Saturday, September 30, 2006

An Entry From Watchstanding

The boredom that always ensues during watch has enveloped me like a comfortable cloud of ubiquitous spite. The futility in assigning watches during ungodly hours of the night has become frustrating only when such duties fall to me, which is the case this weekend, hopefully the last Saturday and Sunday I ever spend at Naval Hospital Corps School, Great Lakes, Illinois. I graduate on the sixth of October as a Hospital Corpsman, quite a world apart from what I thought I'd be doing when I signed my initial contract with the Navy on January 5th, 2006. Having completed the Corps School Curriculum, I'm slightly surprised to report it lacking in many aspects, foremost among them: difficulty, and an assurance of student comprehension and accountability. I am beginning to doubt the importance of the Hospital Corps in U.S. Naval Medicine, the quality of the training, and the lack of actual instruction makes me wonder if the Navy's interests might be better served through outsourcing, if outsourcing is even a possibility for such menial duties.

Perhaps the late hour and my fears and worries about my new career are speaking for me a bit, and turning all my ruminations bitter. My "Shipmates" also share in a piece of the guilt pie. Navy Boot Camp, even with its modern and pathetic requirements, does a reasonable job of instilling military bearing, discipline, and a zesty semi-dash of integrity. For some reason, a lot of my fellow Corps School students left what they were indoctrinated with at RTC in their divisional compartments with their guard belts and canteens, as if military bearing was a limited resource that only needed to be passed on to the next generation of recruits. Many of my classmates have become, in no uncertain terms, dirt bags. Leaving unpaid bar tabs (in uniform, no less) in their wake, spouting profanity like stuffing on Thanksgiving, and sprinkling some good ol' disciplinary and academic infractions in for good measure. I cannot help but believe these problems to be symptomatic of a disorder within my generation. We are the Me II/Too generation. How else to explain junior enlisted kvetching about officer and NCO privilege? Or the utter lack of humility? I no longer consider it a coincidence that shows like Star Trek are so officer-centric. Who doesn't want to be Top Dog, at the upper echelon of the hierarchy? But if you've enlisted and consciously chosen to take the short straw, the path to success is built upon sucking it up, and dealing with the quirks of enlisted life in the military. Members of "The Greatest Generation" knew their place, members of the Me II Generation are still struggling with "stay", "down", and "fetch", until they can figure out how to really obey, no treat. Maybe the new recruiting commercial tag line should be, "If someone were to write a Forrest Gump-esque novel on your life, would you be Bubba, Gump, or Lt. Dan?" Now that I think about it, the question doesn't make much sense...thanks sleep deprivation.

On the subject of sleep, I do find myself grateful that life in the military has seemingly corrected my circadian rhythms, aside from duty days and weekends spent watching empty early morning spaces, only occupied by stumblin' parties of Phase III liberty partiers.
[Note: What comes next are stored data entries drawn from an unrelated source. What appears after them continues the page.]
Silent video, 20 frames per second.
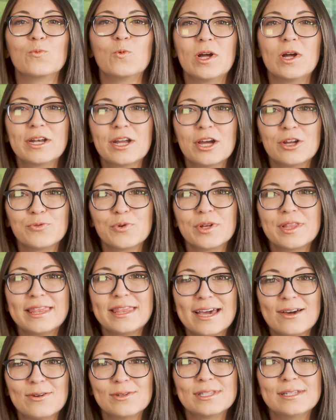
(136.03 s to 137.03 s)

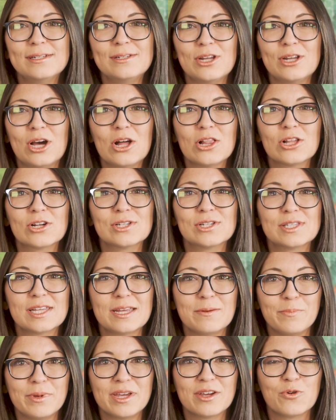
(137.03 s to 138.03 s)
$100,000
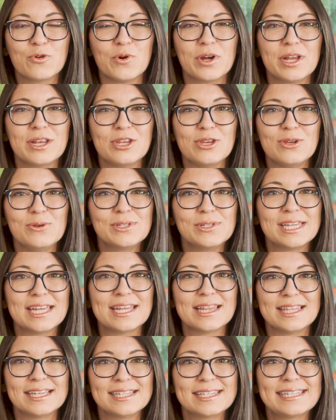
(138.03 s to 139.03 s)
in Bitcoin
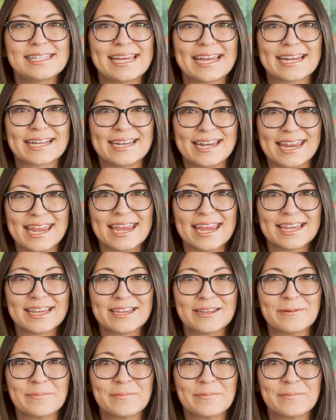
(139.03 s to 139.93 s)
using this technique.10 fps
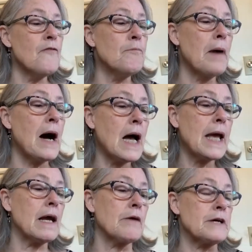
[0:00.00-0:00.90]

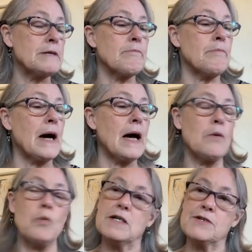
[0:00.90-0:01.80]
written by
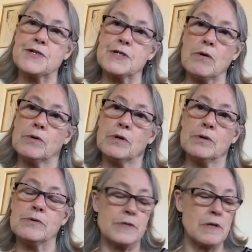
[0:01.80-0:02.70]
Will Stone,
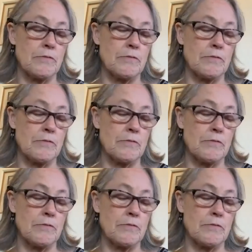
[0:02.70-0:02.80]
who's a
I don't think I would be stretching the truth in any fashion if I were to call Corps School the least healthy environment I have ever lived in. Surprising, considering the ever-present debauchery and other factors found at the University of Arizona. Strangely, this is the only time I have ever written anything out of pure boredom, and it shows, yet time keeps dragging onward.
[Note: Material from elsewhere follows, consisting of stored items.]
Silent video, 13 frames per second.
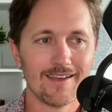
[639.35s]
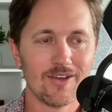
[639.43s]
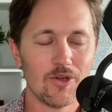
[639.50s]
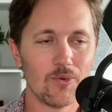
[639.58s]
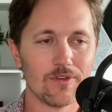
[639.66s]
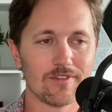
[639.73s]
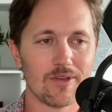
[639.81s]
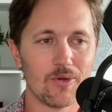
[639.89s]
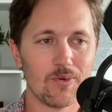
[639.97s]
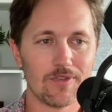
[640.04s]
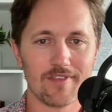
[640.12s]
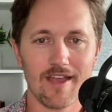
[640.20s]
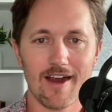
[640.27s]
who
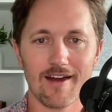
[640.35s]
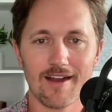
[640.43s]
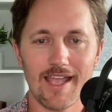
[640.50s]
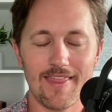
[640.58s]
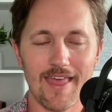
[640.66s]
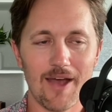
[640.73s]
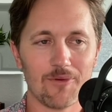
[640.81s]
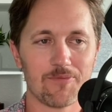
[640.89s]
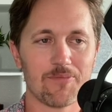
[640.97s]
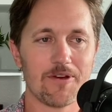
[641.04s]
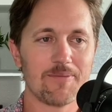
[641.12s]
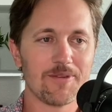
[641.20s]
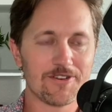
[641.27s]
was there, and that was
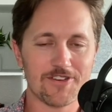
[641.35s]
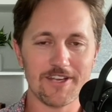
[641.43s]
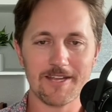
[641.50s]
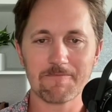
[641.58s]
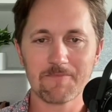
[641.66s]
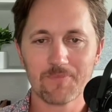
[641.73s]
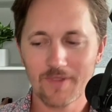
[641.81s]
pretty much it.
After this watch, I'll only have six hours of watch and four hour long sessions of sweepers cleaning crew left, no to mention two half-an-hour-or-longer 0615 duty section musters. I wonder if I've completed the PQS to be a night security guard, I mean, how many qualifications can there really be? Time is finally flowing a bit more smoothly, and as I am fifteen minutes from two hours of sleep, I can't help but wonder what wicked turn of events is around the next corner on the great road of life, or maybe the metaphor should be a carousel, who knows? I don't.